Hi, How do I configure Splunk for Squid to parse Squid ver.3.1 logs. Out of the box SplunkForSquid can't find any events, although there are thousands of Squid events in my Splunk installation. Can someone please help. I've tried formatting the access.log as follows.
logformat custom %tu %>a %Ss %<Hs %st %rm % >ru %<A %rp %un %sh %<a %mt duration tu clientip >a action Ss http_status <Hs bytes st method rm uri ru uri_host <A uri_path rp username un hierarchy (Can find appropirate code, sh not available) server_ip <a content_type mt
Splunk for Squid assumes that Squid's default logformat is used:
logformat squid %ts.%03tu %6tr %>a %Ss/%03Hs %<st %rm %ru %un %Sh/%<A %mt
If you change that, you will also need to change Splunk for Squid's extractions.
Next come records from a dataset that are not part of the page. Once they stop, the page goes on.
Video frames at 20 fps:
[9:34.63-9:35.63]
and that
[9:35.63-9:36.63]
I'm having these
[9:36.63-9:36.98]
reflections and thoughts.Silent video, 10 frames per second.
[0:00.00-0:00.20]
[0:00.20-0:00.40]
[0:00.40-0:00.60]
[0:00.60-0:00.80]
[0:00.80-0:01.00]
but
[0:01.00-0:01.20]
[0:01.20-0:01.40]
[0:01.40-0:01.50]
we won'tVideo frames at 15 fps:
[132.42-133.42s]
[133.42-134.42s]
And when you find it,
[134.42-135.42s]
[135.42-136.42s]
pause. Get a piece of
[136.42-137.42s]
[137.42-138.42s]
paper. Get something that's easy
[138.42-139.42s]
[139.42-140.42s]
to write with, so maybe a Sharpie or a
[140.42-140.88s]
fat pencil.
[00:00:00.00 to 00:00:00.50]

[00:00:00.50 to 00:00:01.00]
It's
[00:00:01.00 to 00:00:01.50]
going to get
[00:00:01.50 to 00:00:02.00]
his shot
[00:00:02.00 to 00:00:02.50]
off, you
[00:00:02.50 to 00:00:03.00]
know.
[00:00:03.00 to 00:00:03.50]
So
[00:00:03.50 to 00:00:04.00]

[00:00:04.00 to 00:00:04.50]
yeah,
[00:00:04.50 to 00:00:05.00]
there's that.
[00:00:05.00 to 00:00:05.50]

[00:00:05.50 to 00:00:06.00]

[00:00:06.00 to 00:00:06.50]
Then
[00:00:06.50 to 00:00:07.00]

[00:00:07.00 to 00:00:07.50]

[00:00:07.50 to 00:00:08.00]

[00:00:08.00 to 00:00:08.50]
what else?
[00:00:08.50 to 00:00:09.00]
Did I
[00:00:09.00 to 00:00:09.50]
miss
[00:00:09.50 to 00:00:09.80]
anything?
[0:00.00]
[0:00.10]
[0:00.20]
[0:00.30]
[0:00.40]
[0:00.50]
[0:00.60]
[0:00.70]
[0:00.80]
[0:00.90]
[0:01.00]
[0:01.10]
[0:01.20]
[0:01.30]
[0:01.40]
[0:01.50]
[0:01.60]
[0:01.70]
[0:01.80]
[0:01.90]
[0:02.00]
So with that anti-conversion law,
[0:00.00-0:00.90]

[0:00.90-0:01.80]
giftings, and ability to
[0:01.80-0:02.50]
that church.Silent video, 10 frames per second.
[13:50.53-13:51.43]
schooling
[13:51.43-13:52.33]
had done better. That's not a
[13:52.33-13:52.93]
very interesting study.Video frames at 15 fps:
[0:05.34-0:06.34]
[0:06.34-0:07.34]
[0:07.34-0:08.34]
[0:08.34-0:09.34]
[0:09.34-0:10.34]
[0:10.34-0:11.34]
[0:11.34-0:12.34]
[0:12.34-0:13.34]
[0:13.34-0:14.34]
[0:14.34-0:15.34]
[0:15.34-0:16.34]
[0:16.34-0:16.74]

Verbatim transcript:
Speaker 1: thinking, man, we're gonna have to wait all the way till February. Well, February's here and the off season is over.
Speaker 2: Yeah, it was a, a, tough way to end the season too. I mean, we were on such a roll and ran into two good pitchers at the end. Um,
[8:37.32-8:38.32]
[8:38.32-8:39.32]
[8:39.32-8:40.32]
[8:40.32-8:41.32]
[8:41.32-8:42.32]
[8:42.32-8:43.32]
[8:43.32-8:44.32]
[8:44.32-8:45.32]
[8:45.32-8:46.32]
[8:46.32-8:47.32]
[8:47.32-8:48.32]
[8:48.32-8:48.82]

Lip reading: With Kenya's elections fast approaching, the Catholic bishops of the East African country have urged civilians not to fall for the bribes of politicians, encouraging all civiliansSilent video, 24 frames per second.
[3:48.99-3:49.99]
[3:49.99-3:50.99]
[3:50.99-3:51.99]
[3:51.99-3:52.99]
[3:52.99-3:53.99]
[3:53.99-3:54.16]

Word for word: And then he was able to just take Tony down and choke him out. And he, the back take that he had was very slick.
Could you post a sample event or two?
EDIT: Your format for the actual Squid event looks fine, and checks out with the regex used by the app. HOWEVER, it seems you're sending this through a syslogd that adds a header to the events, which breaks the match. The header I'm referring to is the initial "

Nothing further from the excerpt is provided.